REQUIRED WORK
An exact copy of the entries is required, with every image omitted.

MATERIALS PROVIDED
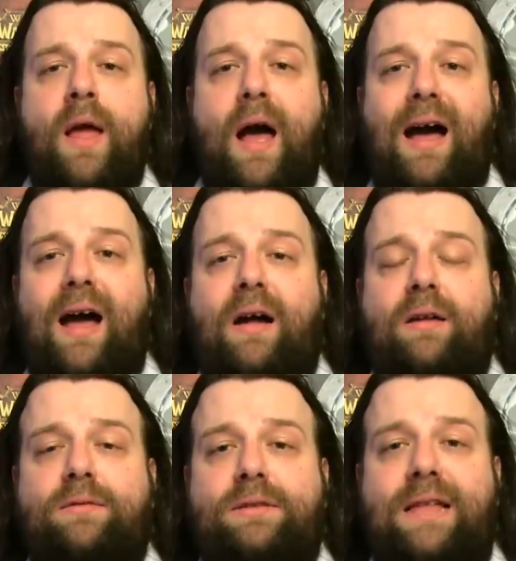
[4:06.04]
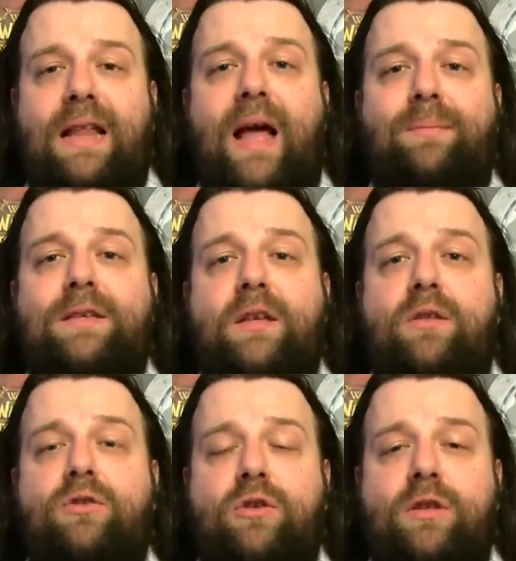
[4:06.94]
a Stanami
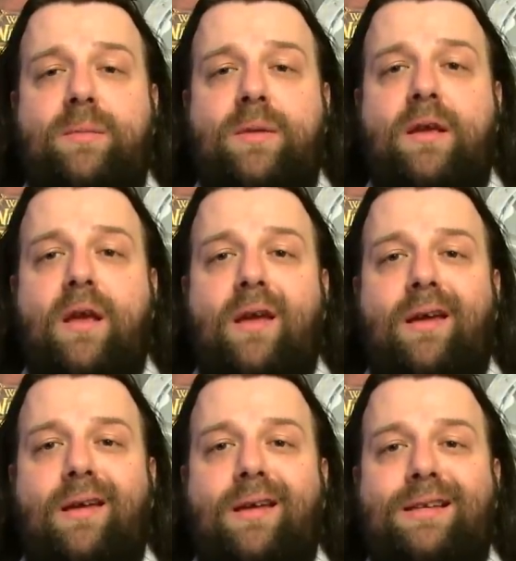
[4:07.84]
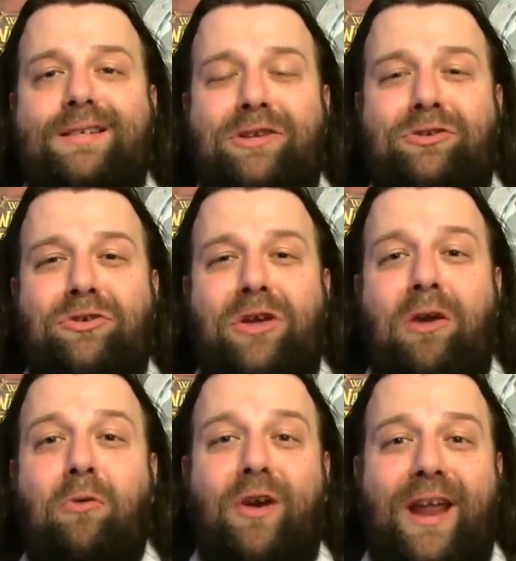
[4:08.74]
Zjednoczonymi y, sędziuje
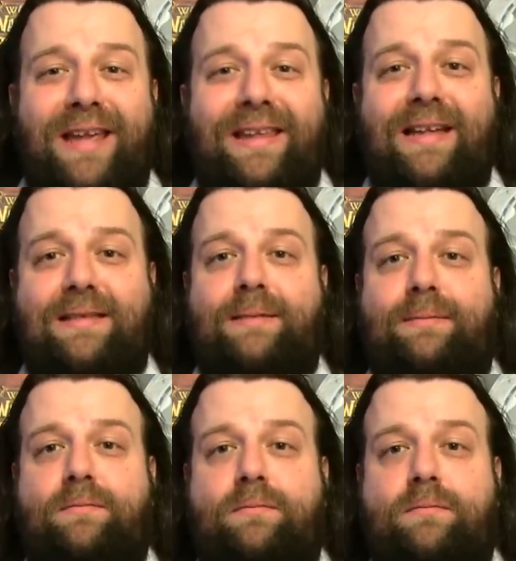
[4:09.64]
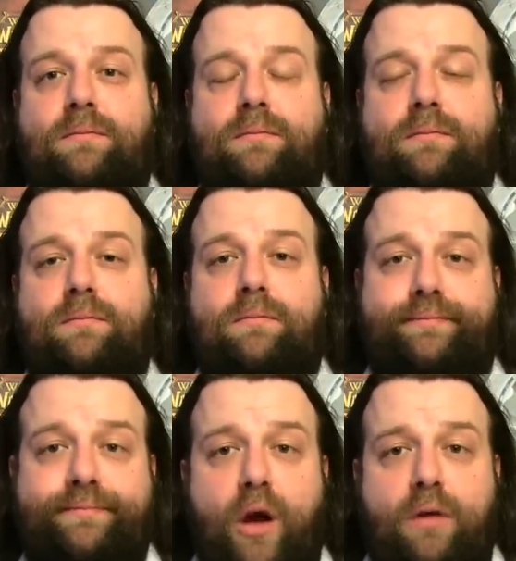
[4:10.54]
Ukrainiec,
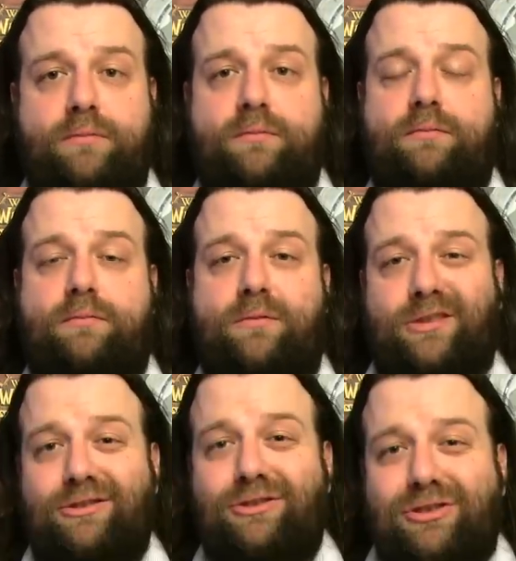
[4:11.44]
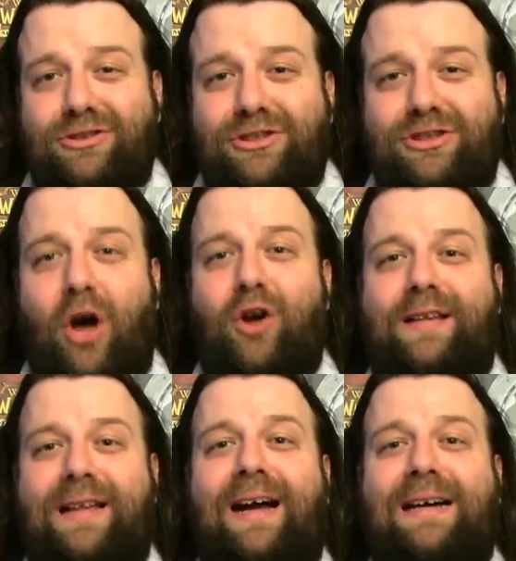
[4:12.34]
no, no, no, no, no sorry,
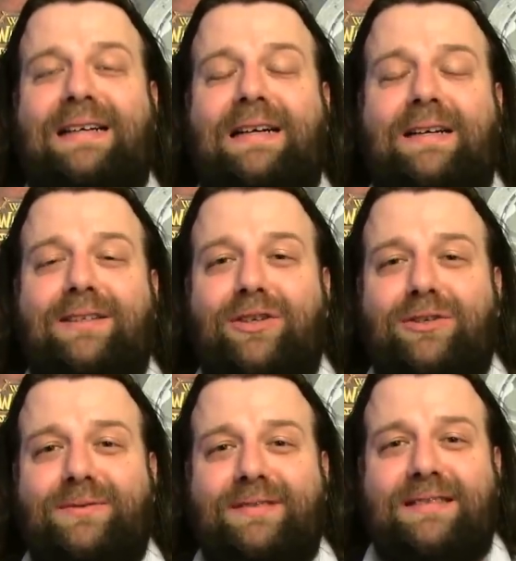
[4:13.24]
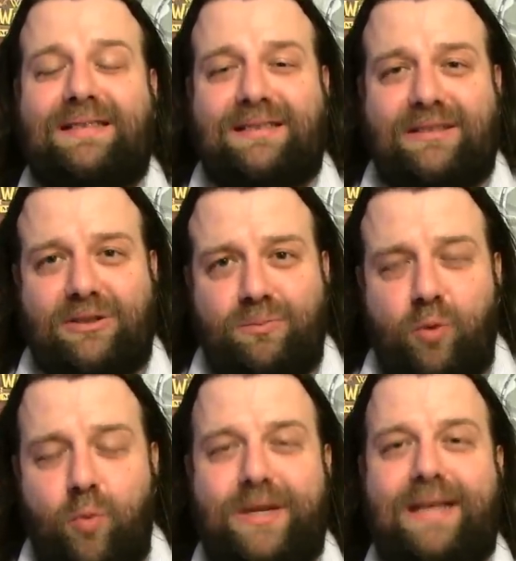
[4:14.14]
tak? No,
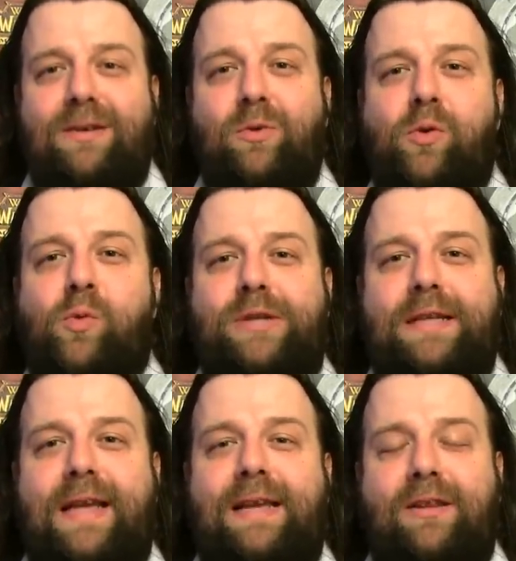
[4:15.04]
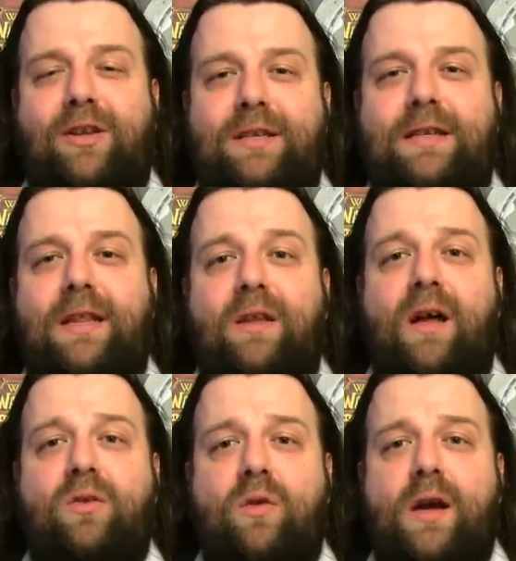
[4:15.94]
uprze, uprzedzenie to jest jedna, a
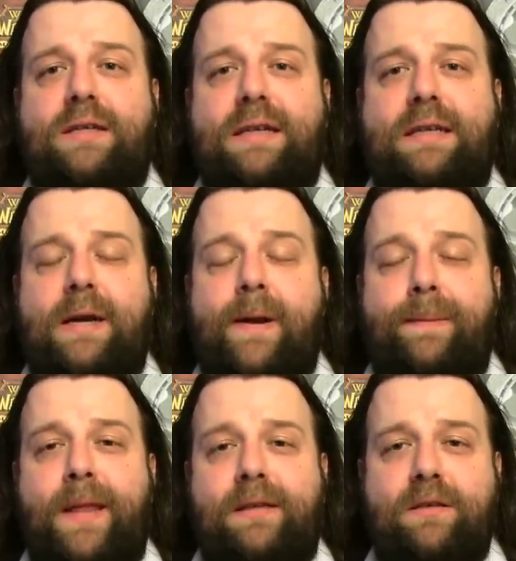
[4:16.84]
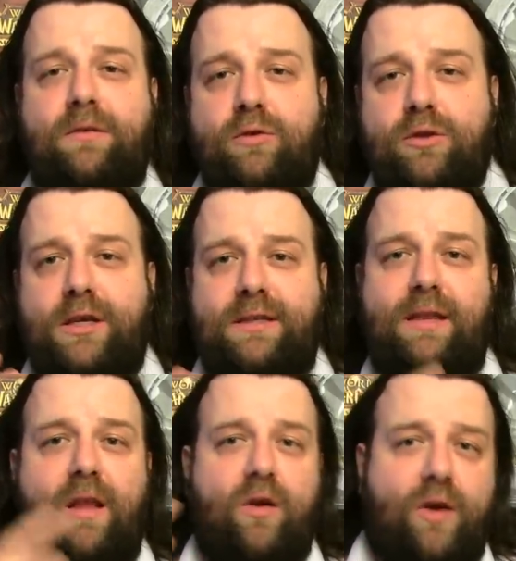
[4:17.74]
druga rzecz, tacy ludzie z
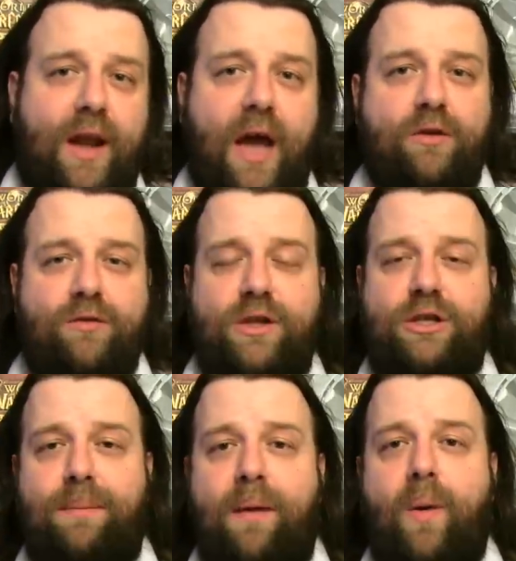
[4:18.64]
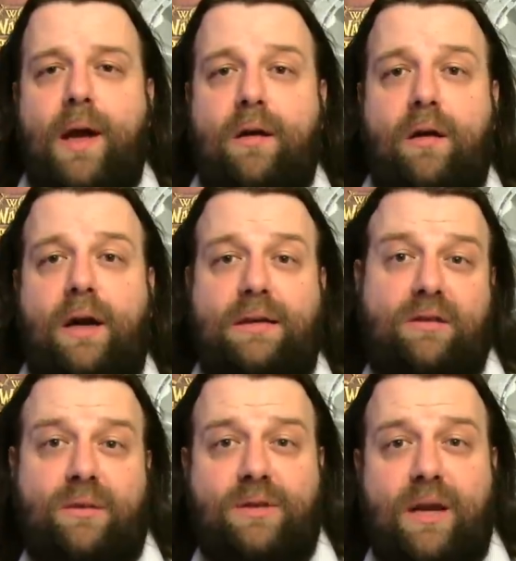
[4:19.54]
jednego kraju, zwłaszcza małego, a to
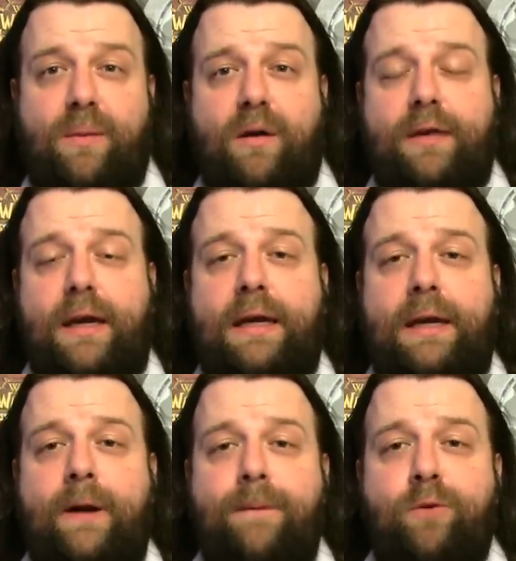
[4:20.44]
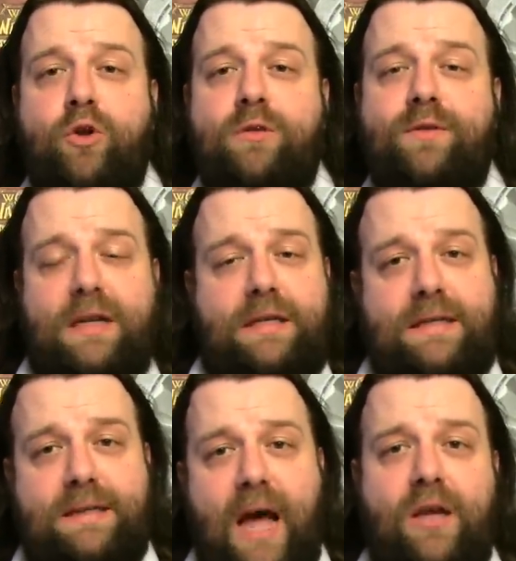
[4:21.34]
są Serbowie, no to zwykle się
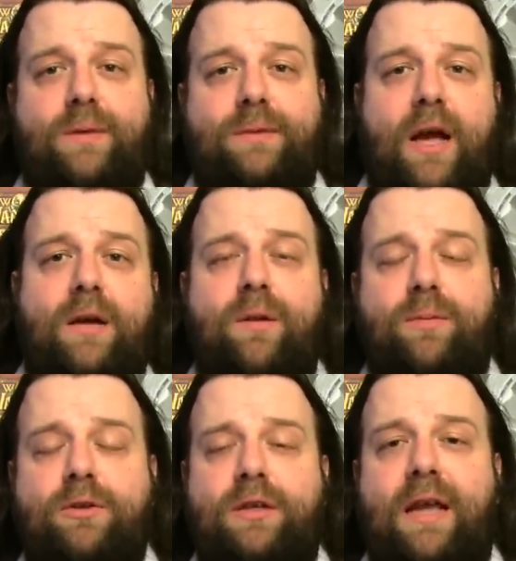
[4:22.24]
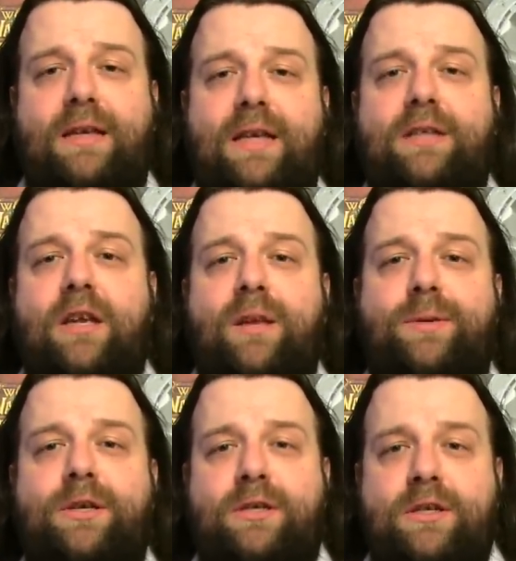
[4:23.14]
znają, tak? No bo taki sędzia nie
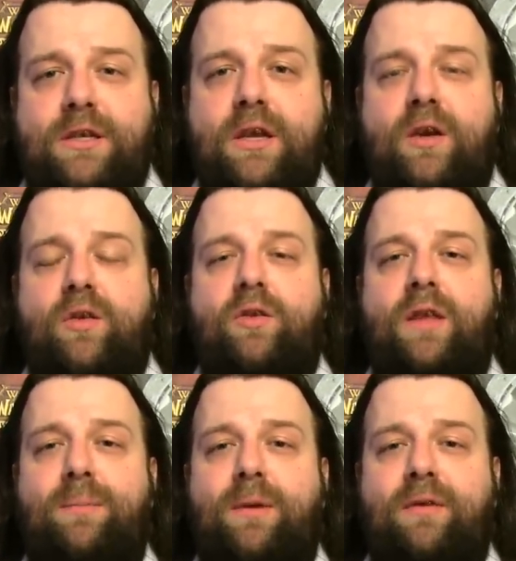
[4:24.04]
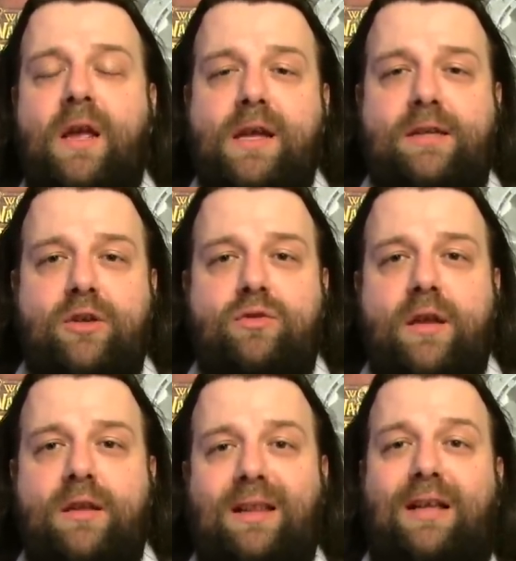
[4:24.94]
bierze się znikąd. On najpierw sędziuje
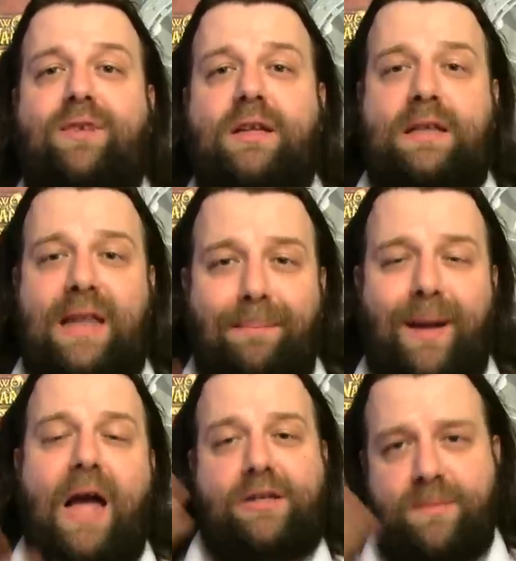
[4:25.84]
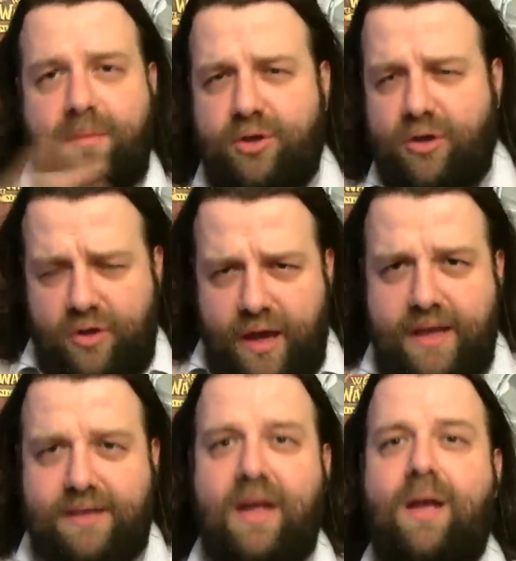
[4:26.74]
tych tak zwanych trampkarzy, mimo że to nie
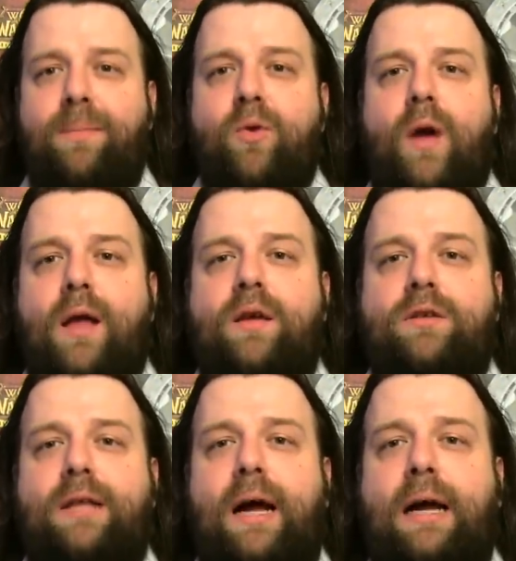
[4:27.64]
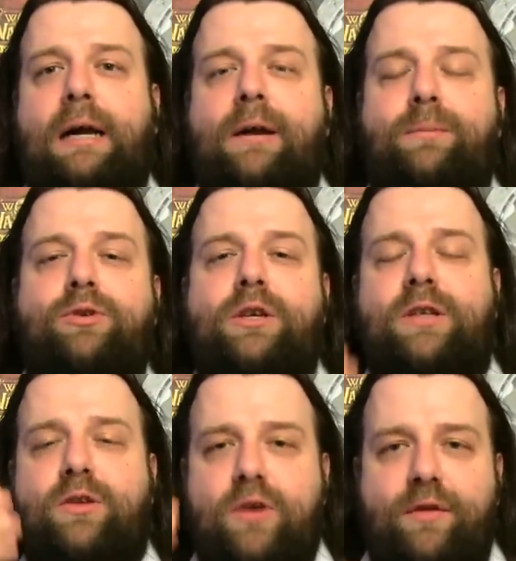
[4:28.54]
jest piłka nożna, później
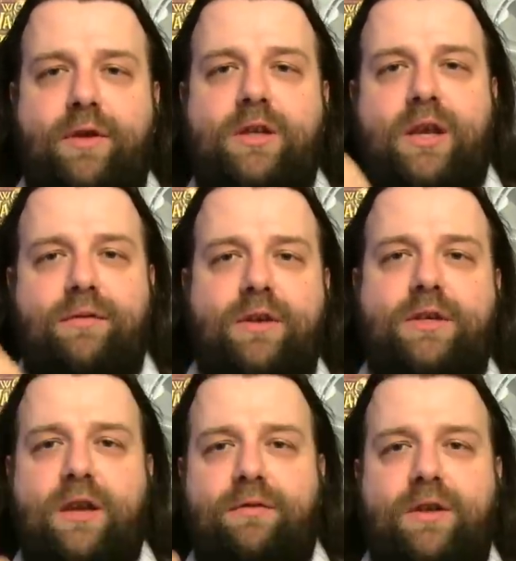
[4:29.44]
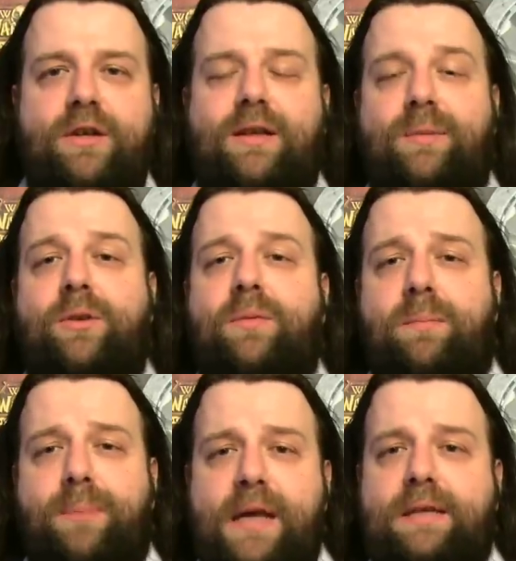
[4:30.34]
sędziuje wyżej, wyżej, wyżej, tam są
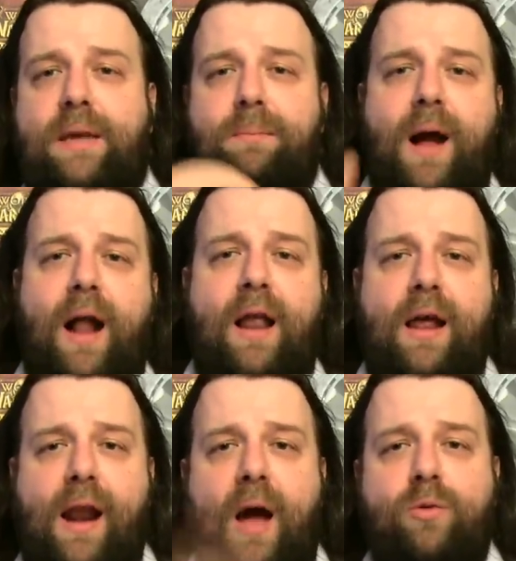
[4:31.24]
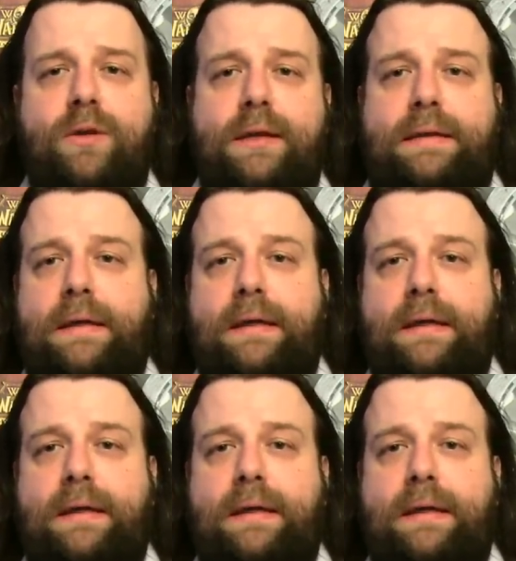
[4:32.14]
imprezki, bale, rauty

TASK RESULT
[4:06.04]
[4:06.94]
a Stanami
[4:07.84]
[4:08.74]
Zjednoczonymi y, sędziuje
[4:09.64]
[4:10.54]
Ukrainiec,
[4:11.44]
[4:12.34]
no, no, no, no, no sorry,
[4:13.24]
[4:14.14]
tak? No,
[4:15.04]
[4:15.94]
uprze, uprzedzenie to jest jedna, a
[4:16.84]
[4:17.74]
druga rzecz, tacy ludzie z
[4:18.64]
[4:19.54]
jednego kraju, zwłaszcza małego, a to
[4:20.44]
[4:21.34]
są Serbowie, no to zwykle się
[4:22.24]
[4:23.14]
znają, tak? No bo taki sędzia nie
[4:24.04]
[4:24.94]
bierze się znikąd. On najpierw sędziuje
[4:25.84]
[4:26.74]
tych tak zwanych trampkarzy, mimo że to nie
[4:27.64]
[4:28.54]
jest piłka nożna, później
[4:29.44]
[4:30.34]
sędziuje wyżej, wyżej, wyżej, tam są
[4:31.24]
[4:32.14]
imprezki, bale, rauty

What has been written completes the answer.